Au 1er semestre 2026, la France a enregistré un nouveau record d'exportations nettes d’électricité, à 51 TWh, soit presque autant que sur toute l’année 2019 (55,7 TWh). Le solde se hisse ainsi au plus haut niveau historique pour un 1er semestre. Le solde total est resté exportateur chaque mois, et les échanges ont été excédentaires avec la plupart des pays frontaliers, à l’exception de l’Espagne sur les trois premiers mois de l’année. L’année 2026 semble donc bien engagée, dans le prolongement du record atteint en 2025 avec un solde exportateur net d’électricité de 92,3 TWh, déjà supérieur au précédent record de 2024, à 89 TWh.

Graphique 1 : Echanges d’électricité au cours des premiers semestres en France (TWh)

Echanges d’électricité au cours des premiers semestres en France (TWh)

 

Cette performance s'explique principalement par le retour à un haut niveau de production d’électricité, soutenue par la montée en cadence du parc nucléaire (cf. graphique 2). Sur le 1er semestre 2026, la production d’électricité s’est établie à 285 TWh, en hausse par rapport aux premiers semestres de 2025 et 2024 (respectivement 272 TWh et 274 TWh). Cette hausse a été permise par une amélioration de la disponibilité du parc nucléaire, dont la disponibilité moyenne (part moyenne de la puissance installée disponible) a atteint 73,8 % au 1er semestre 2026, un niveau supérieur à ceux de 2025 (72,6 %) et de 2024 (69,7 %), mais toujours en retrait par rapport à la moyenne observée sur la période 2015-2019 (80,4 %). Si une hausse de la disponibilité du parc nucléaire ne se traduit pas mécaniquement par une hausse équivalente de la production, la production d’électricité d’origine nucléaire a bien augmenté par rapport aux semestres précédents (190 TWh au 1er semestre 2026, après 182 TWh en 2025 et 177 TWh en 2024). Par ailleurs, la hausse de la production a également été soutenue, dans une moindre mesure, par la production solaire, qui a atteint 19,2 TWh au 1er semestre 2026, après 16,2 TWh en 2025 et 12,0 TWh en 2024.

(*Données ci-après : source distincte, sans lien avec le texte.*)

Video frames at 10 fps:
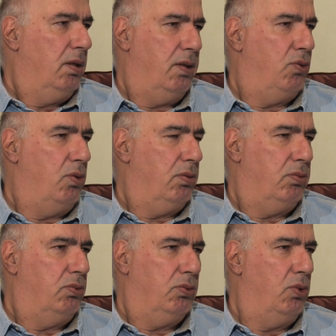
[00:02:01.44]

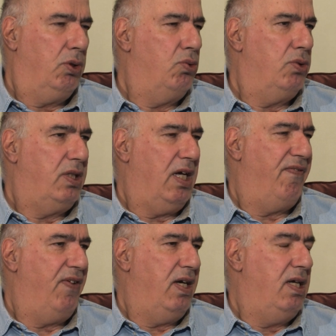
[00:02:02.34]
We wouldn't
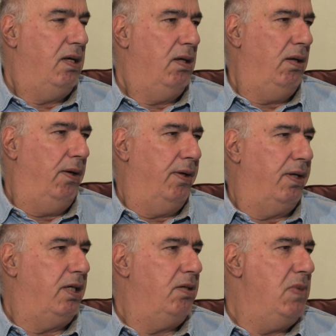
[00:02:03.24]
have any
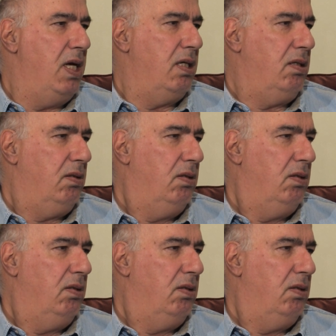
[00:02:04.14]
ready-made.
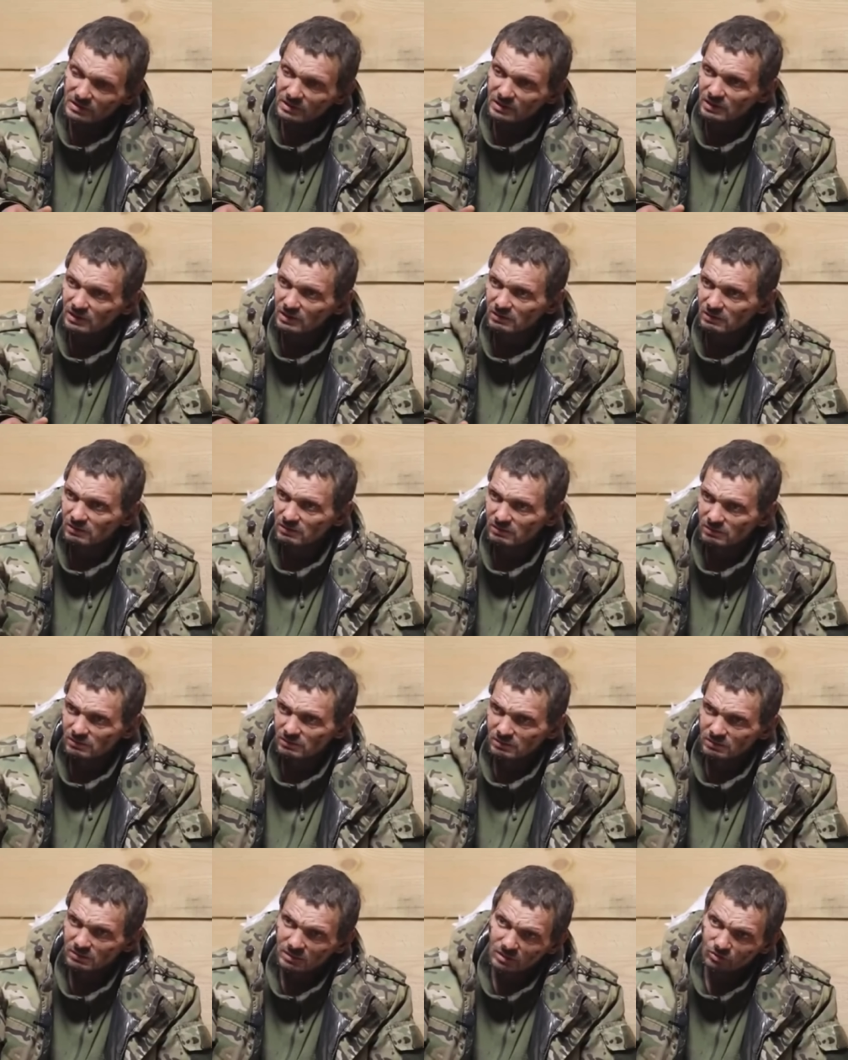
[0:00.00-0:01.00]
In short,
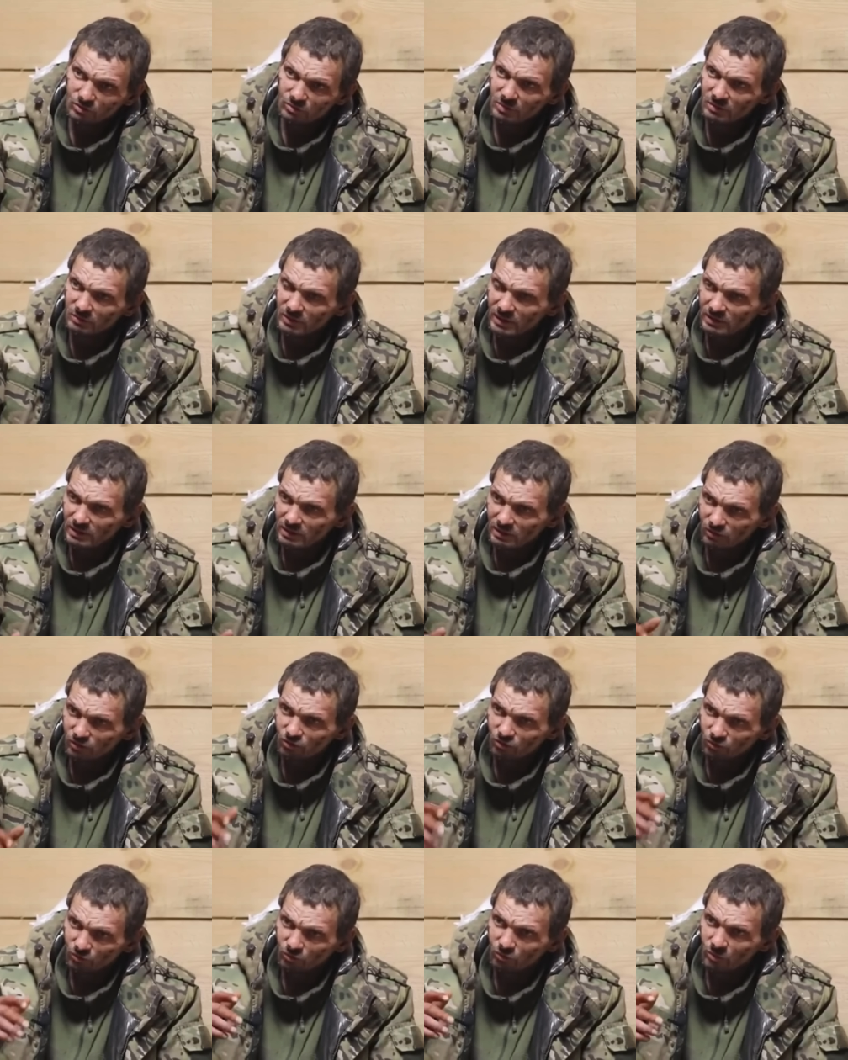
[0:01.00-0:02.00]
a shell hit in the
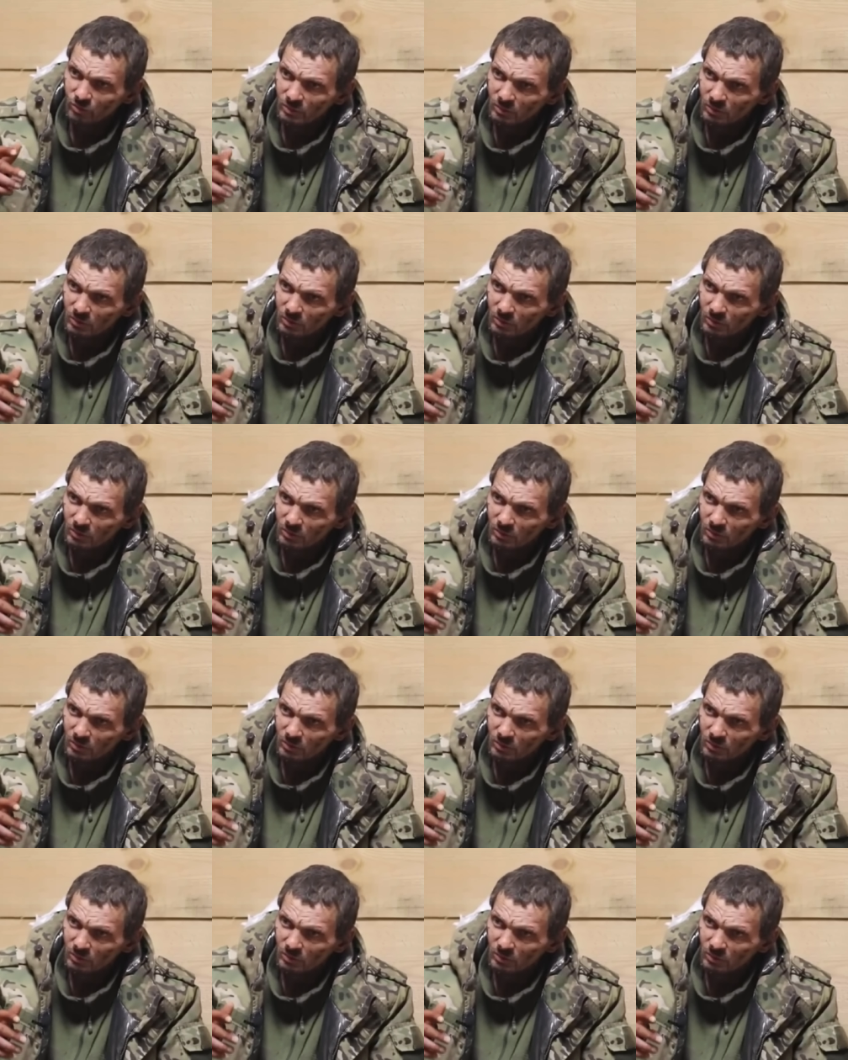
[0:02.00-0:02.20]
clamp.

Graphique 2 : Production mensuelle brute d’électricité nucléaire

Production mensuelle brute d’électricité nucléaire

Note de lecture : La production nucléaire de mai 2026 a été inférieure de 7 % à la moyenne des mois de mai 2017-2019, et celle de juin 2026 de 1 % à celle des mois de juin 2017-2019. Toutefois, la montée en puissance du photovoltaïque réduit les besoins de production nucléaire en journée, notamment au printemps et en été, ce qui conduit à une modulation plus importante du parc.

 

Cette performance tient également à une consommation nationale toujours contenue. La consommation électrique reste en effet inférieure à ses niveaux d’avant-crise. RTE relevait ainsi qu’en 2025 la consommation électrique (données brutes) s’élevait à 446 TWh (après 442 TWh en 2024), et contre une moyenne 2015-2019 de 477 TWh. Cette dernière s’établit à 229 TWh au 1er semestre 2026.

Ce nouveau record confirme que la France dispose d’un avantage énergétique important grâce à son mix électrique largement décarboné, dominé par le nucléaire et complété par les énergies renouvelables. Cet avantage permet de réduire l’influence du prix du gaz sur les prix de gros de l’électricité français, un avantage structurel par rapport aux autres pays européens, dans lesquels les prix de l'électricité sont encore largement corrélés aux coûts de production des centrales à gaz. Cette position contribue à améliorer le solde extérieur d’électricité français.